Start Your DX Journey With a Developer Hub
As organisations scale up their engineering capability, providing a way to share information and structure around governance becomes increasingly important. Without doing so, organisations often find common challenges around:
- Struggling to drive consistency and standards – Engineers work more independently and use all their own preferred tools and technologies.
- Increased lead times – As engineers rebuild the same solution.
- Difficulty facilitating knowledge sharing – As there is no community management or place to share ideas and innovation
A Developer Hub can offer a great starting point to resolve these challenges for growing engineering departments. Building a developer hub can offer significant benefits. Spotify for example saw a reduction of 66% on a developer’s 10th pull request, a commonly used metric for measuring onboarding efficiency.
Building software at scale is complex
You can quickly find yourself in situations where teams begin to segregate and re-solve problems, meaning there is a duplication of effort caused by a lack of available information. Documentation can become hard to come by, of varying quality, and scattered in various locations. Also, it becomes difficult to keep track of the services already available, who is using them, and who is accountable for them.
Eventually, what was once a trivial task becomes complex and tiresome, and as you grow these challenges can worsen without intervention.
So What Can We Do?
Once organisations reach a certain size, we can defragment engineering by investing in Developer Experience. A great starting point for this investment is a Developer Hub. One place where engineers will always turn to for all the tools and information to do their job efficiently.
A Developer Hub is a central place where developers, engineers and stakeholders can connect and view documentation around the organisation’s technology ecosystem. Tutorials, API documentation, access to support, key generation, service descriptions and app management are all things that can be accessed from a developer hub.
Although there are no set standards for creating a Developer Hub, we have found that good implementations more often than not provide the following:
A Searchable Service Catalogue
To show each live service, its production status, who owns it, its change-log, any technical documentation and its open API specification.
Technology Radar
To demonstrate governance on which tools and technologies the organisation is preferring teams to adopt, trial, maintain or drop.
Golden Path Templates
For teams to find preferred templates for common problems and automate all the non-value add tasks to get production-ready.
Engineering Principals
A set of agreed and defined foundations and principles that all teams should strive towards, such as tests must be considered upfront before any code is produced.
Ultimately the developer hub aims to help an organisation scale. It does this by:
- Reducing the time to get started & building – Having searchable and comprehensive documentation helps developers understand systems, APIs and dependencies required to develop & extend applications. Additionally reducing the number of errors caused by incorrect API use.
- Helps define and endorse developer standards – When an organisations engineers collaborate to define standards, they can be lost in hard-to-find wiki pages and other documentation. A high-traffic developer hub created in the correct way, can direct all new developers to standards where they can understand the requirements and also contribute to them.

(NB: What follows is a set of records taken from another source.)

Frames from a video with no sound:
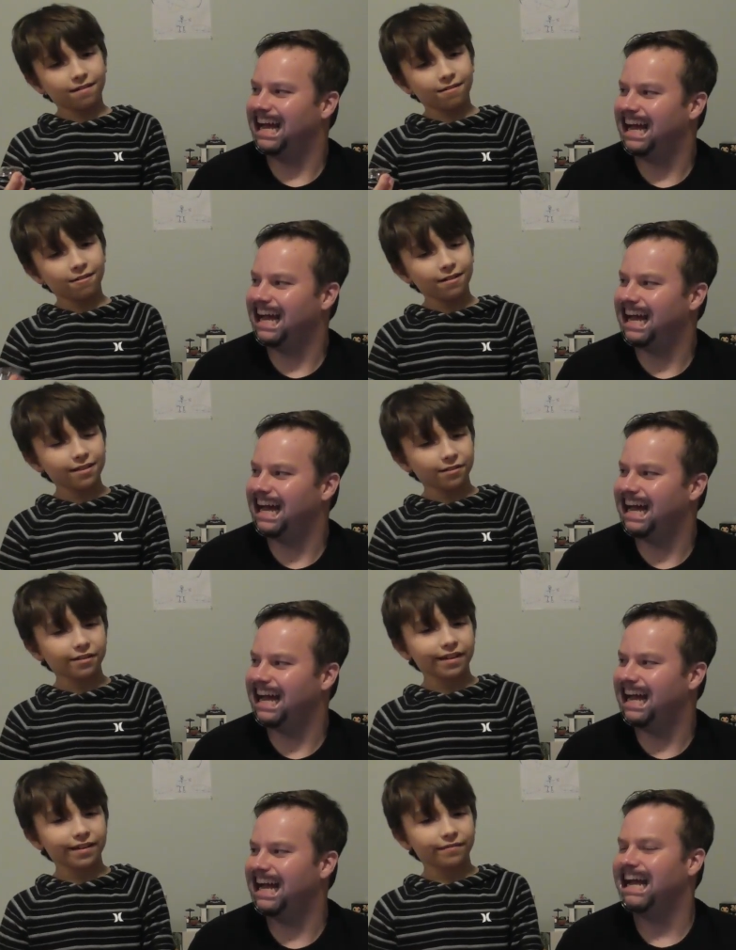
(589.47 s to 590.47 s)
Speaker 1: on the
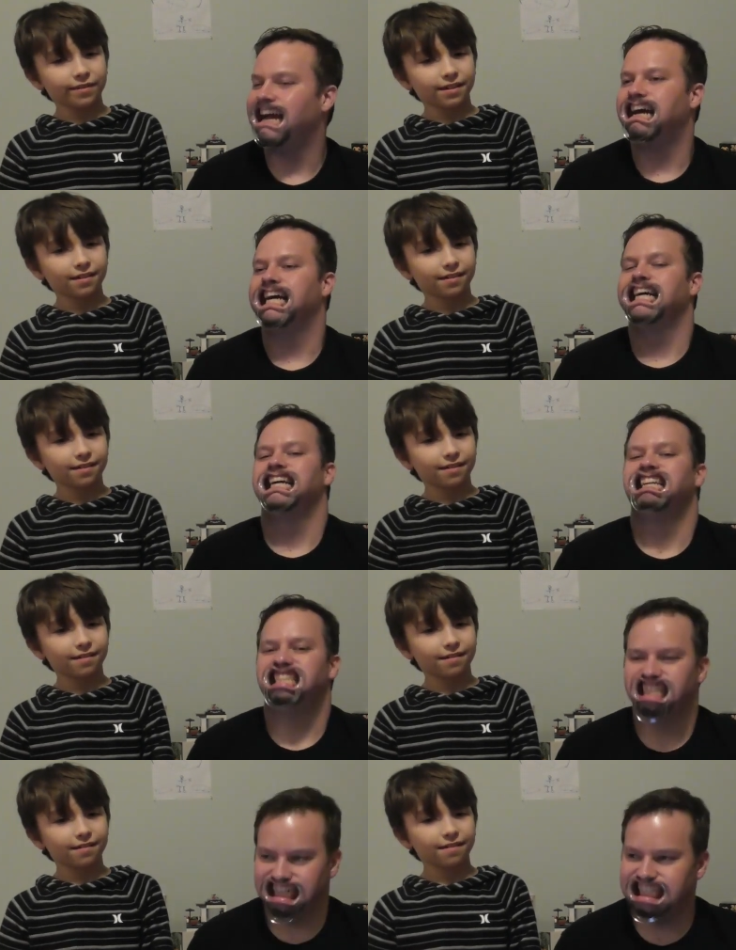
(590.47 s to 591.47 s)
leaves.
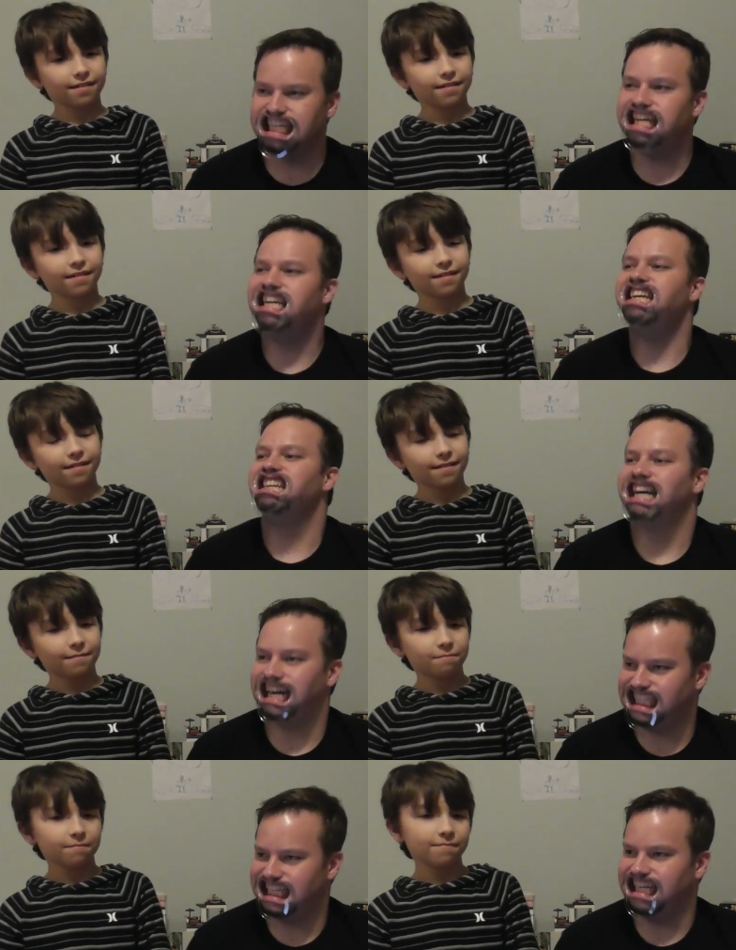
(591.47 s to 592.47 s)
Speaker 2: Busy
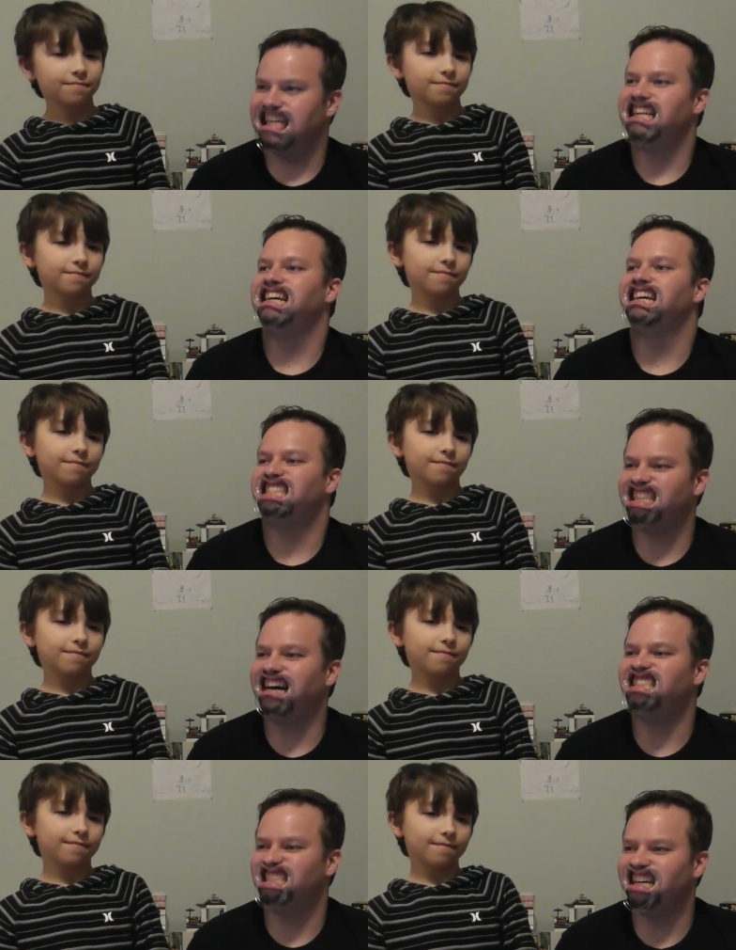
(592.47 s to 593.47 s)
buzzing
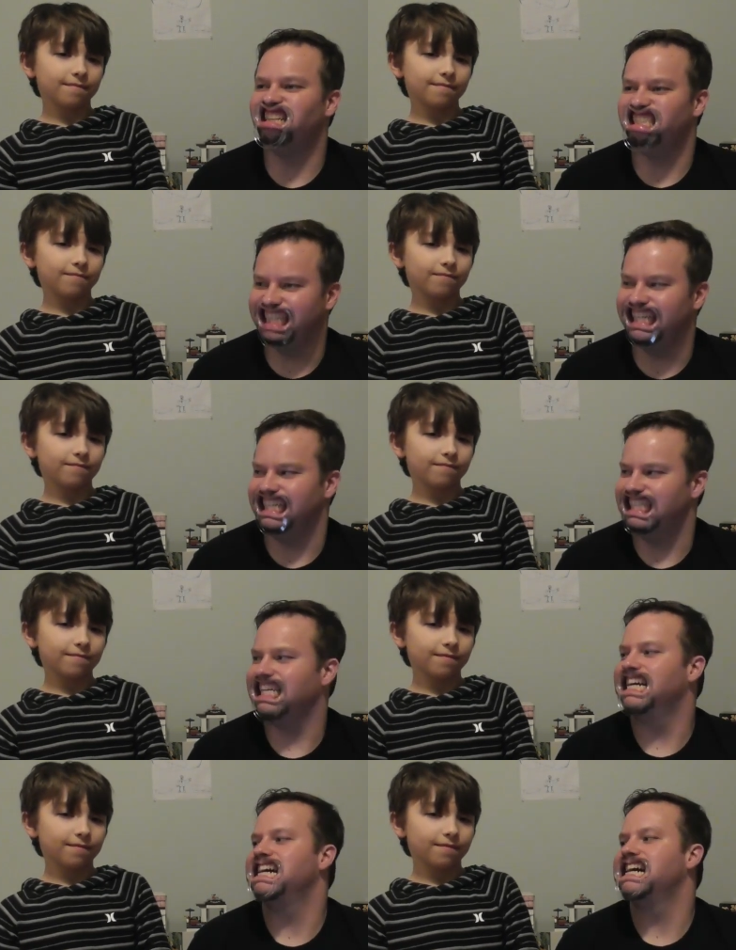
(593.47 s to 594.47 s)
on leaves.
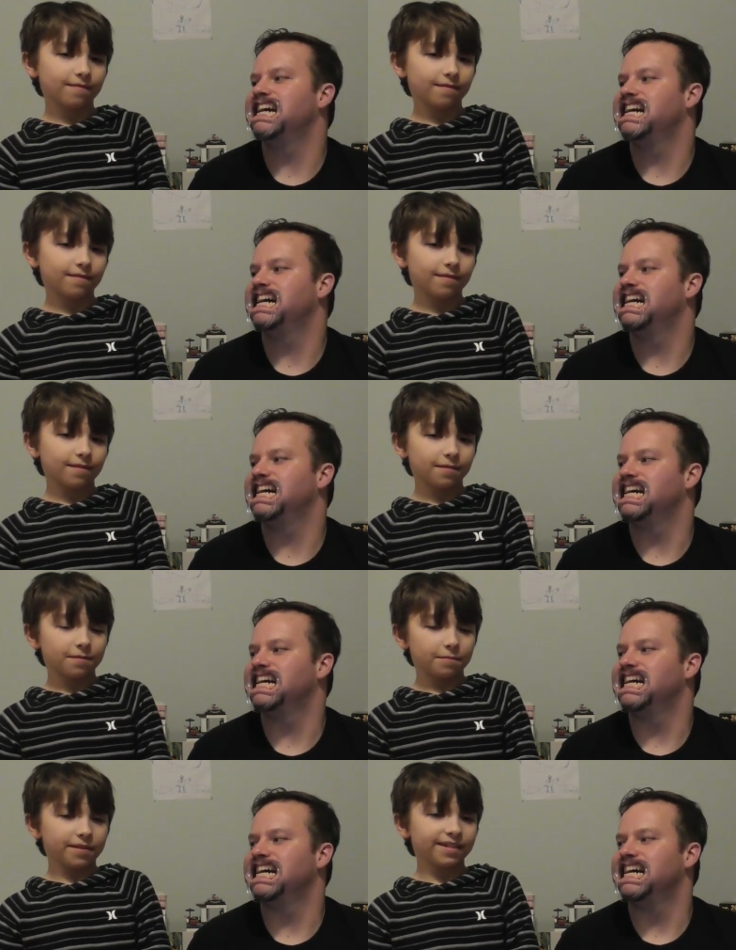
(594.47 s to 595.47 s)

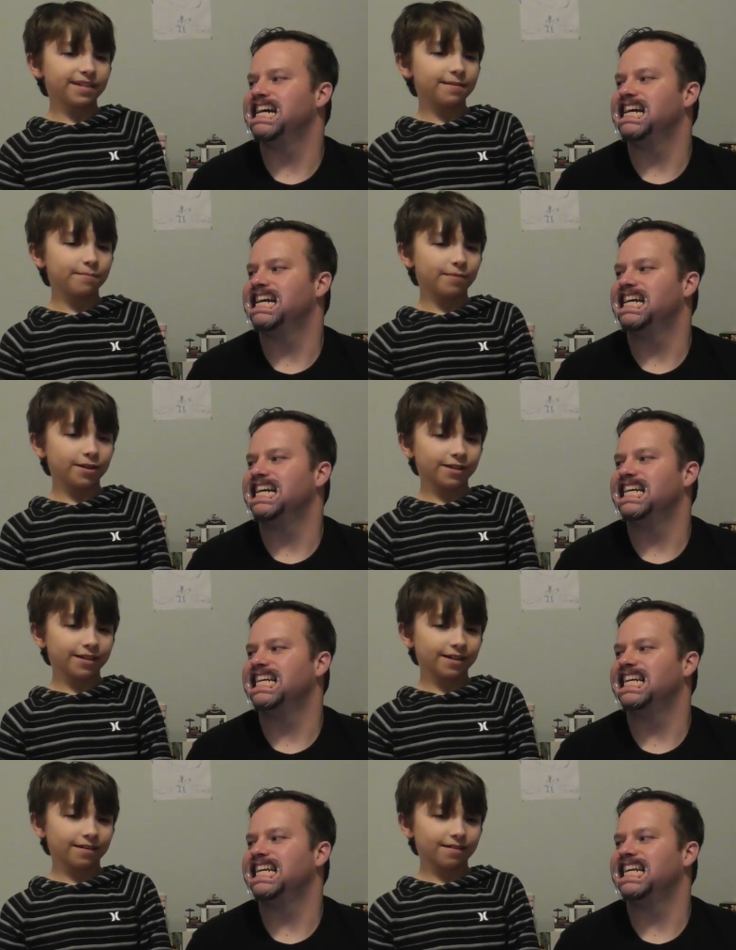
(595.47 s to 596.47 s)
Speaker 1: Busy
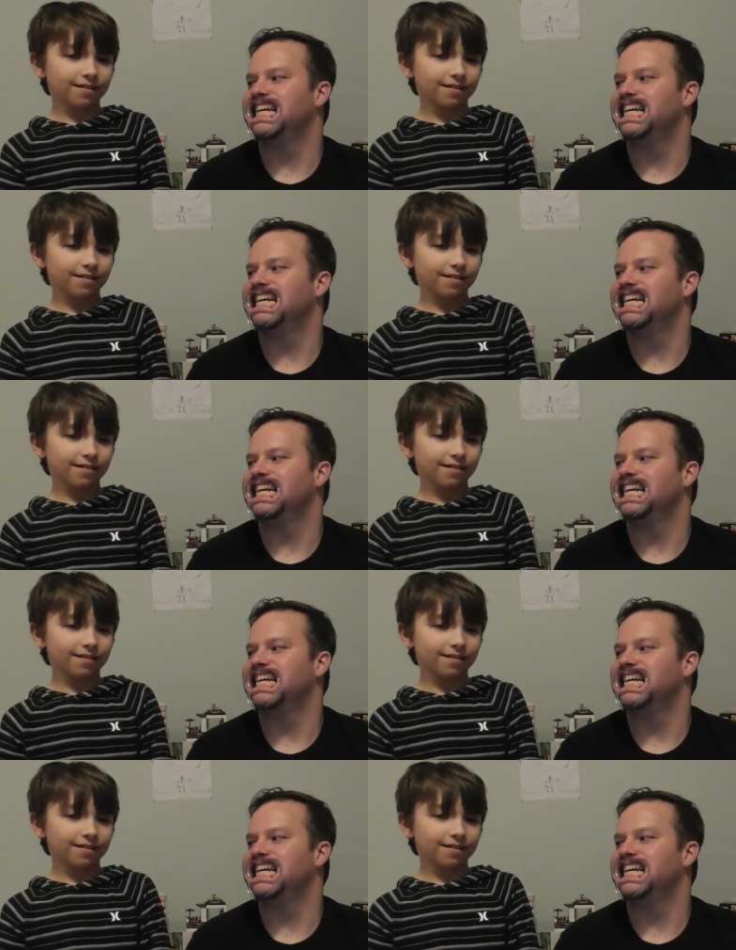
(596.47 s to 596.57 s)
buzzing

- Increased communication across your organisation – Positive and constructive communication is a key contributor to good company culture. A Developer hub can help developers and stakeholders connect. Project and API documentation can be coupled with the contact details of the team that built it and any other key stakeholders. Focusing conversations and giving the developer community in your organisation a contact directory grounded in context.
- Creating a true developer community – When done right, organisations will benefit from an engaged, connected engineering community that understands the organisation’s expectations. Set standards will naturally become the default as teams applications are on display and striving for excellence. Communities will organically grow as teams have a much better understanding of who builds what, where and how to connect.
How Can We Help?
Developer Experience(DX) has become a focal point of forward-thinking organisations looking to scale their engineering capability efficiently. At the centre of this new focus on DX are Developer Hubs. They provide a single source of information for all standards and guidelines, tooling, available APIs, dynamic service catalogues and more. Here at ClearRoute, our experienced engineers are on hand to support building, designing and helping teams adopt Developer Hubs.
- Build and Drive Adoption of a Developer Hub – Establish your new central source of information. Move away from messy wiki pages and provide a structured location for information on existing services and standards.
- Define Engineering Principals & Technology Roadmap – Outline the principles for teams to adopt. Communicate strategic changes through a Technology Radar, making it clear what is on the way in and what is on the way out.
- Integrate Golden Path Templates & Reusable Tooling – Encourage reuse by providing a clear supported option for developers to use in the format of a Golden Path.
Also, we offer in-house accelerators that will make it quick and seamless to get set up with your Developer Hub.
Consider building a developer hub if your organisation is struggling to: encourage consistency and reuse, communicate engineering strategy changes or provide a searchable catalogue of services for developers. If this sounds familiar, a developer hub could offer significant benefits.